Warten auf die Kontrolle

So generalstabsmässig die Festnahme der 427 potenziellen «Hooligans» (darunter 32 Jugendliche unter 15 Jahren) geplant war, so überfordert zeigten sich die Behörden im späteren Verlauf. Da der Bahnhof «aus Sicherheitsgründen» möglichst schnell geräumt werden musste, wurden die verschnürten Fans zwecks «Befragung» und «Deanonymisierung» in vergitterten Gefangenentransportern zur Polizeikaserne verfrachtet. Dort hiess es erst einmal warten. Egal, ob die Augen noch vom Gas tränten, egal ob man kotzen musste, egal ob die Nase blutete, egal ob die Blase drückte - bei bissiger Kälte mussten die Festgenommenen mit zusammengebundenen Händen im Hof der Kaserne ausharren (manche stundenlang,- die letzten bis 22:30 Uhr!), bis sie endlich zum Verhör durften. Wer höflich darum bat, die Toilette aufsuchen zu dürfen, erhielt die barsche Empfehlung, in die Hosen zu pissen. Einige folgten diesem Rat, andere halfen sich gegenseitig beim Pinkeln.

 
Verhör

Die Verhöre gestalteten sich kurz und irrelevant: zu interessieren schien nur, warum man den Extrazug genommen hatte und ob man oft an Auswärtsspiele gehe. Die den Festgenommenen eröffneten Vorwürfe waren dafür umso gewichtiger: Beteiligung an einer unbewilligten Demonstration (??!), Gewalt und Drohung gegen Beamte, Landfriedensbruch usw. - obwohl die überwiegende Mehrzahl der Betroffenen nichts anderes gemacht hatte, als den empfohlenen Extrazug zu nehmen und ansonsten weder als ausfallend noch als gewalttätig in Erscheinung getreten war. Und wie man ein gemeinsames Pilgern zu einem Fussballspiel als «Demonstration» einstufen kann, bleibt wohl ein Geheimnis der Zürcher Polizei ...
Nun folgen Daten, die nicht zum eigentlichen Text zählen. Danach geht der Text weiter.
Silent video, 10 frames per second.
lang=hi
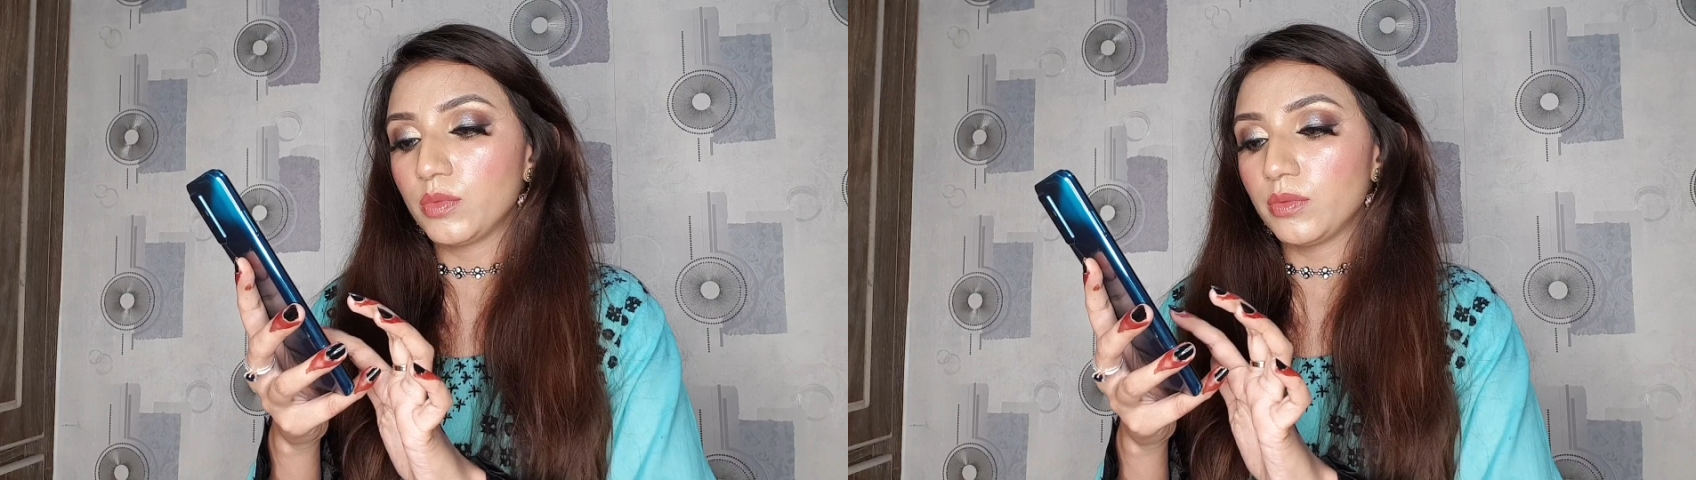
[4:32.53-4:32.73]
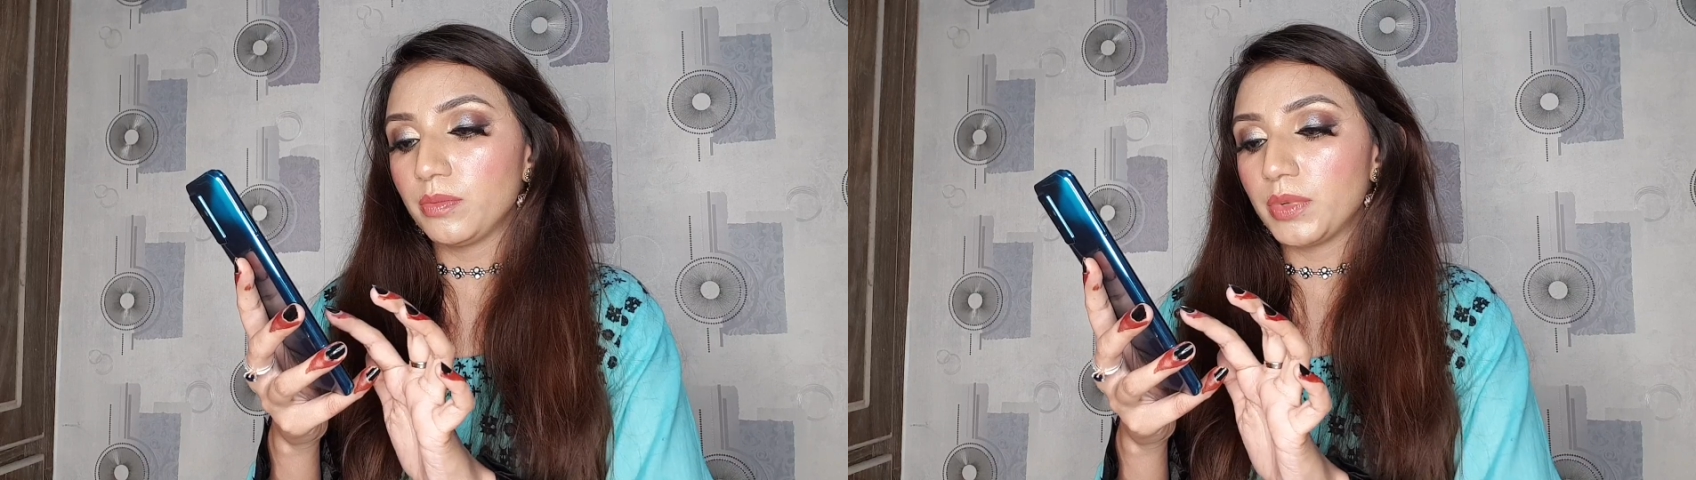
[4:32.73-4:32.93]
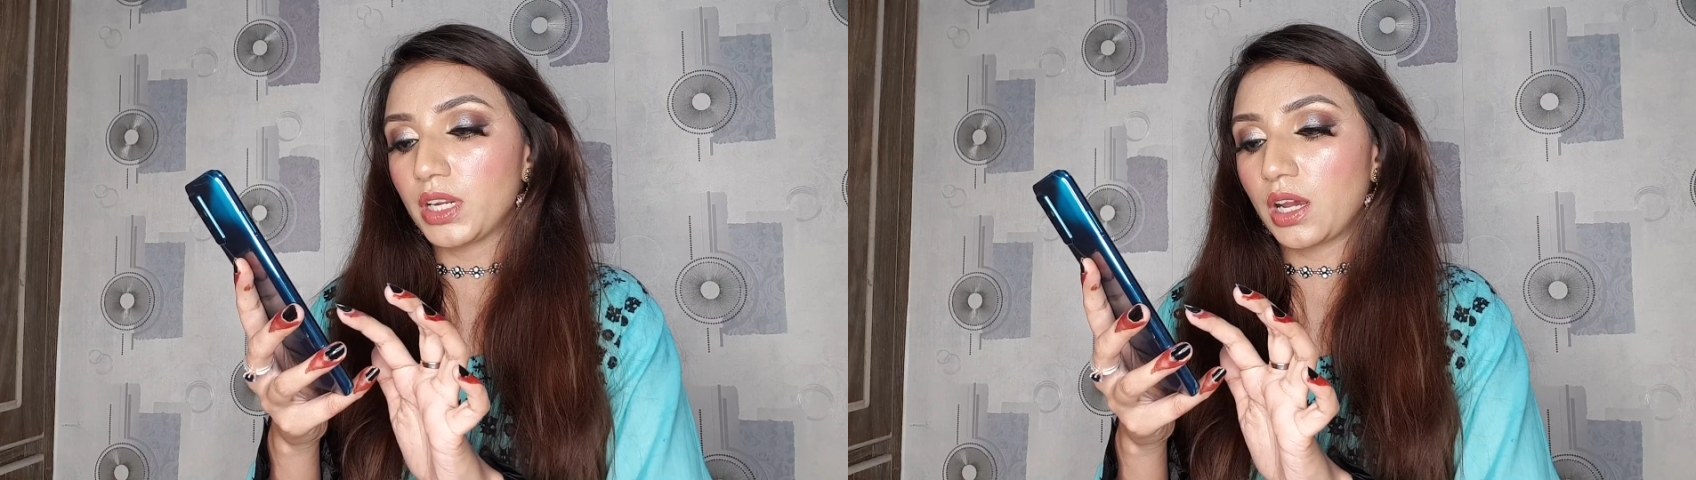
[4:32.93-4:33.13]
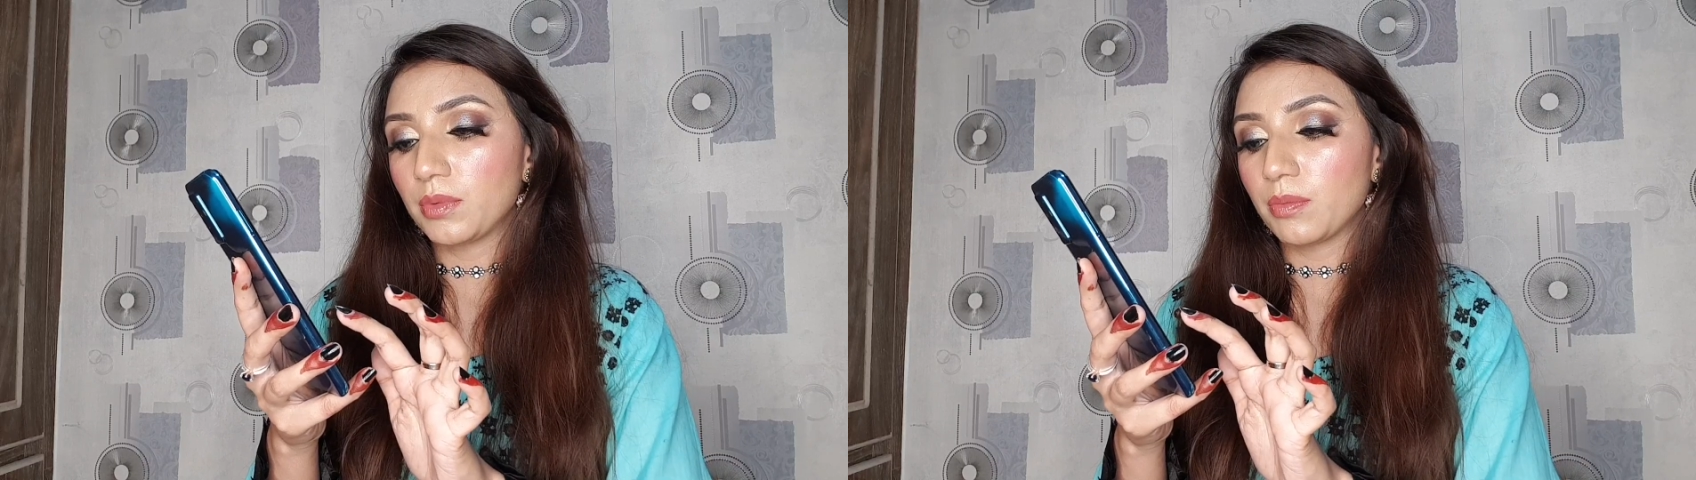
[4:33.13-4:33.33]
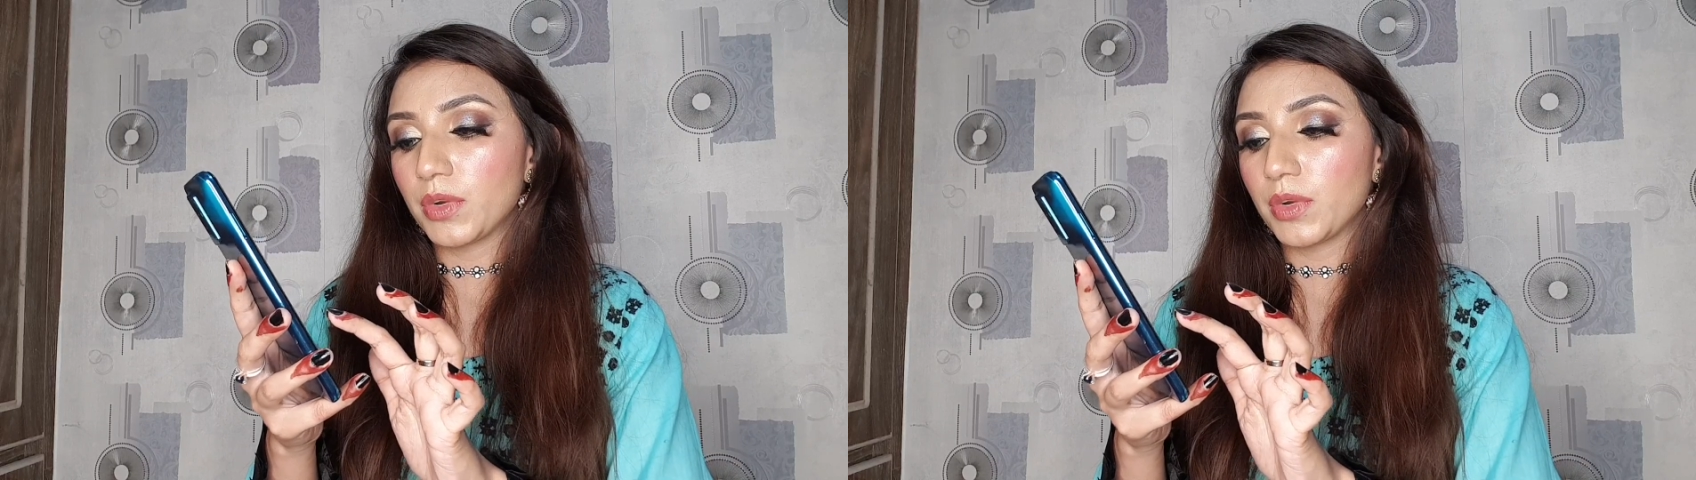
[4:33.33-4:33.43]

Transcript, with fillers: में भी फिर आपके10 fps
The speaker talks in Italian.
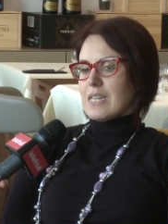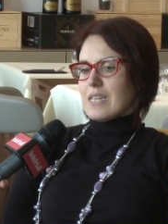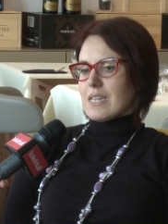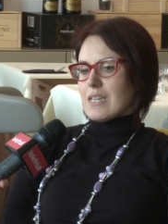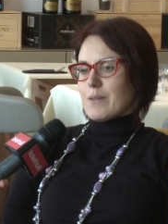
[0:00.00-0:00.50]

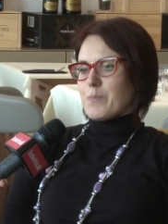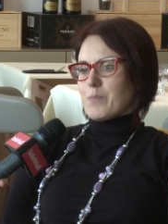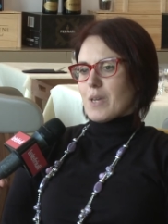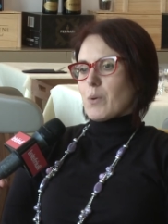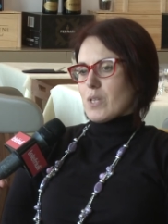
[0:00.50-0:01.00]
e,
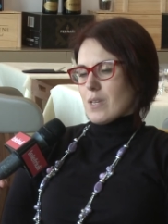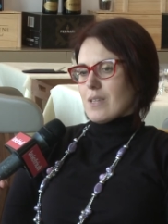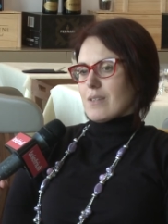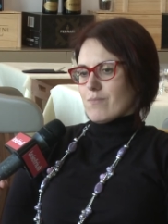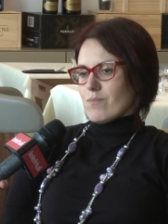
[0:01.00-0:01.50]
ehm, e quindi
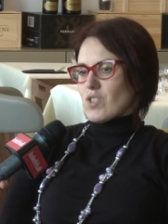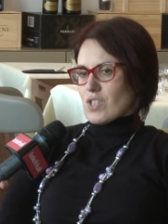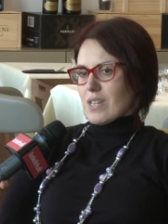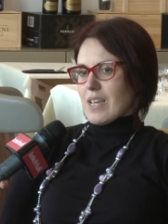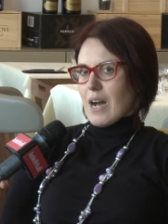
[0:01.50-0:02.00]
ehm, ci
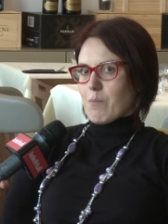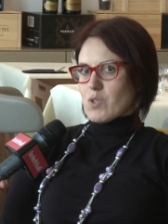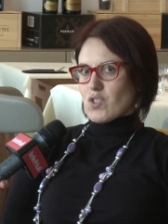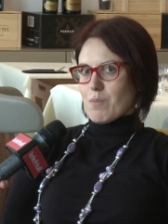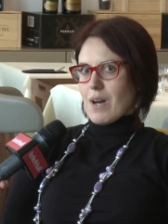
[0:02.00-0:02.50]
teniamo
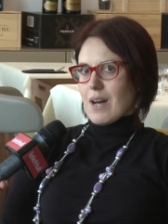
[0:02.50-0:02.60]
insomma,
Nebst den Verhören wurden die Festgenommenen noch fotographiert und durchsucht - und zwischen den einzelnen Stationen des Erniedrigungsparcours in eine Zelle gesperrt.

Bis auf eine Person, welche wegen «Gewalt und Drohung gegen Beamte» in Haft blieb, wurden alle nach mehr oder weniger langer Zwischenlagerung in einer Zelle freigelassen,- die letzten um 02:15 Uhr. Die meisten verpassten das Spiel, viele auch den letzten Zug nach Basel.